Availability is the other big difference. The PortaSplit is scarce: it sells out again and again and restocks fly (we cover it in Midea PortaSplit sold out). The Pinguino, from a very established brand, is historically easier to find — though we cannot guarantee it is available at any given moment: only each shop’s listing can say that.
You can check the state of each on its availability page, the PortaSplit’s and the Pinguino EX105’s. And if you would rather we told you when either becomes buyable near you, that is what our alerts are for.
Which to choose for your case
Choose the Midea PortaSplit if:
- You want the least possible noise inside the bedroom and you have somewhere for the outdoor unit (balcony, terrace or railing).
- You need cooling in summer and heating in winter from the same machine.
- You can wait for a restock or watch stock, and the premium price is not a problem.
Choose the De’Longhi Pinguino EX105 if:
- You live in a flat with no balcony or want to cool an interior room: you only need a window for the hose.
- You only care about cooling and already have heating, so you would rather not pay for the heat pump.
- You prefer to buy sooner, with an established-brand model and a somewhat gentler price.
If neither fully fits, check the alternatives we monitor: there you see each option’s real stock state, not a theoretical list.
Frequently asked questions
Is the PortaSplit quieter than the Pinguino?
By design it starts with an edge for a bedroom: being a split, the compressor (the noisiest part) sits in the outdoor unit, not in the room.
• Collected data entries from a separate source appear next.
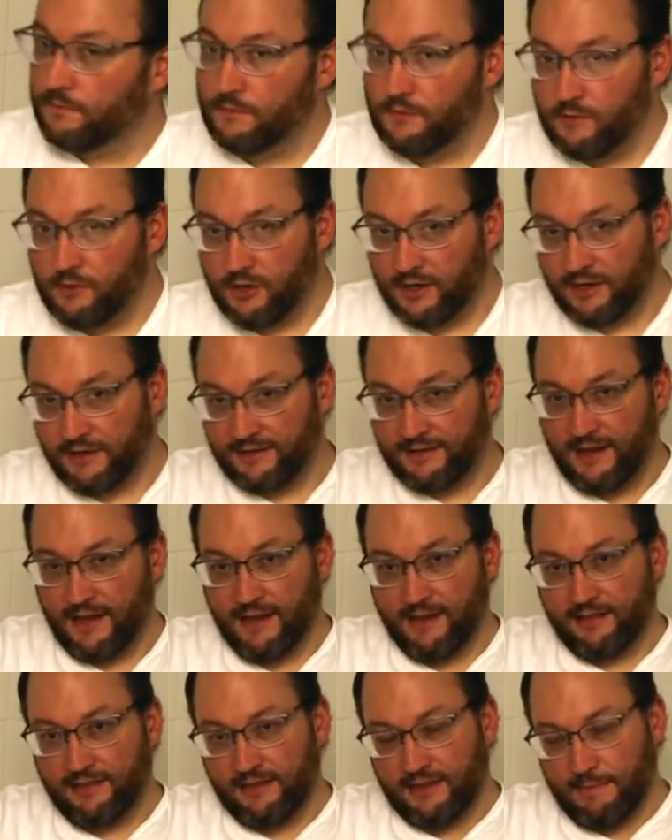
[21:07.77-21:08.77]
you're going to
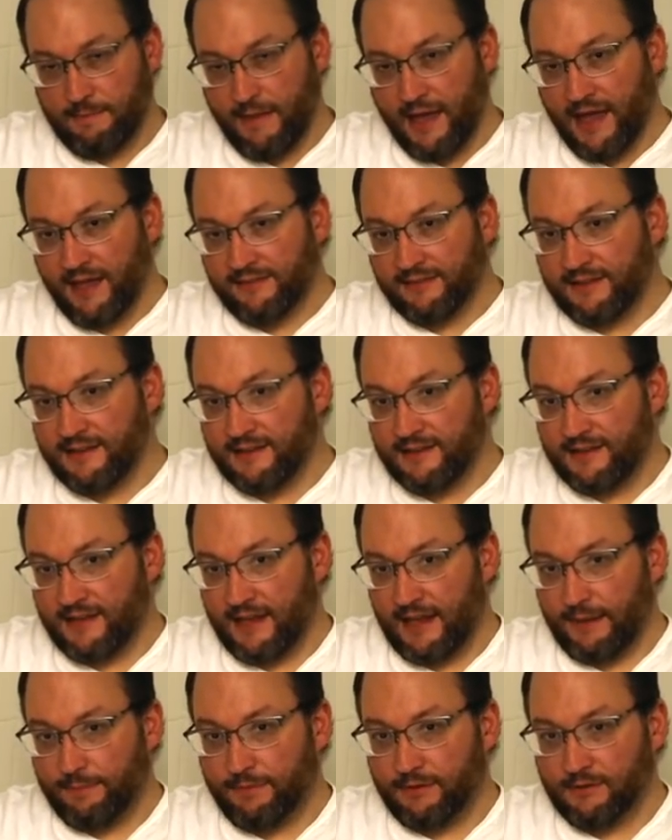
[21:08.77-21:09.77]
take the masking
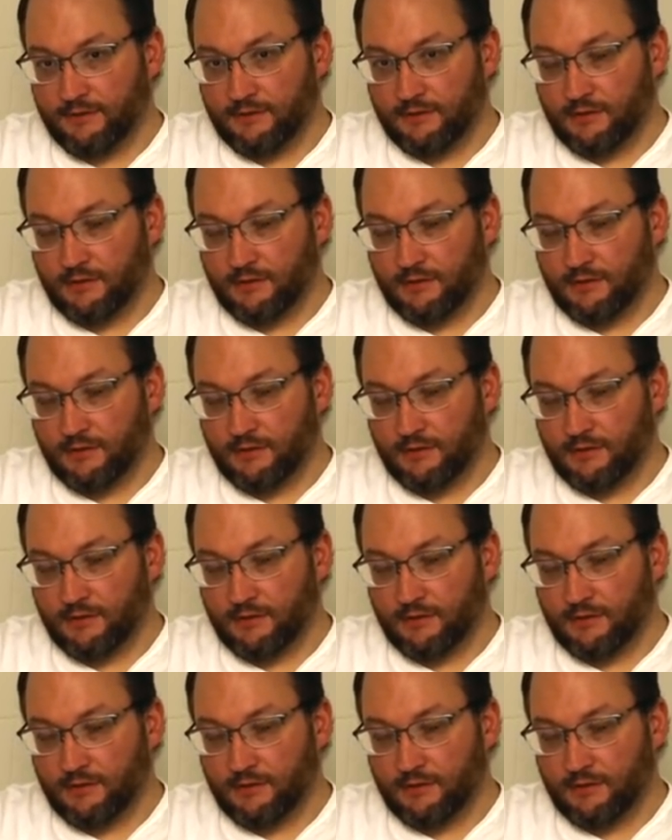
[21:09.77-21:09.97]
tapeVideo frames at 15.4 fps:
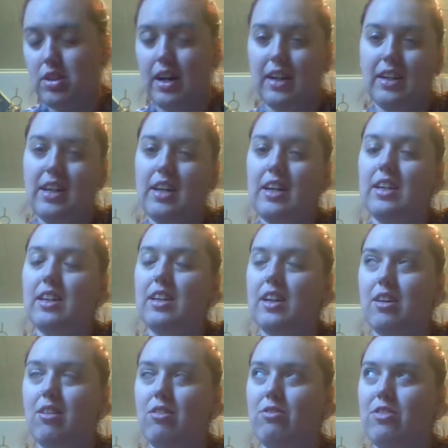I need to
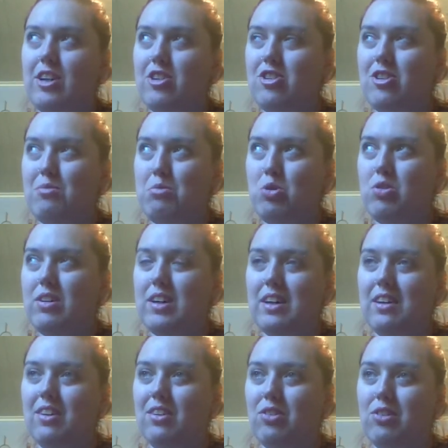go fishing more
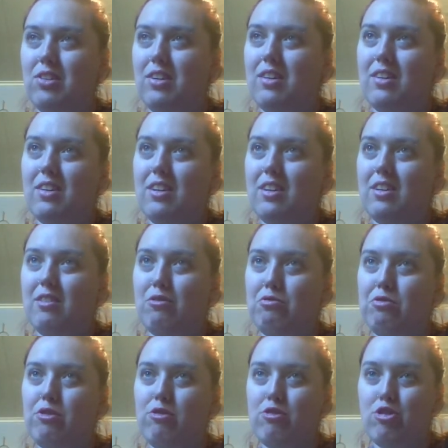because
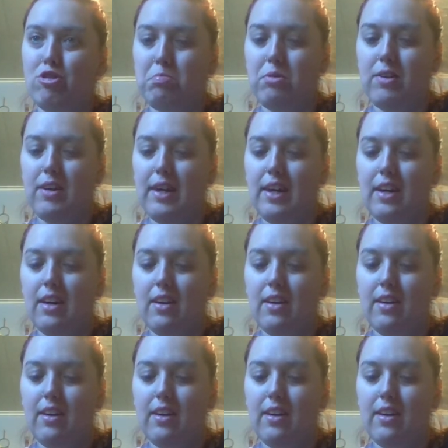through spring,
We give no specific decibels because they depend on the unit and room, but the format favours the PortaSplit.
Can I use the PortaSplit without a balcony?
It is difficult: it needs somewhere for the outdoor unit, such as a railing or a balcony floor. Without that, a monobloc like the Pinguino — which only needs a window for the hose — is usually more practical.
Does the Pinguino EX105 heat in winter?
No. The Pinguino PAC EX105 is cooling only (10,700 BTU / 3.1 kW). If you want a portable that cools in summer and heats in winter, you need a heat-pump model like the PortaSplit 12,000 BTU.
Which one is cheaper and easier to find?
The Pinguino usually comes out a bit cheaper: this season we have seen it between roughly €750 and €1,150, versus the PortaSplit’s €990–€1,234. And being from a very established brand, it is historically easier to find — though real availability is set by each shop.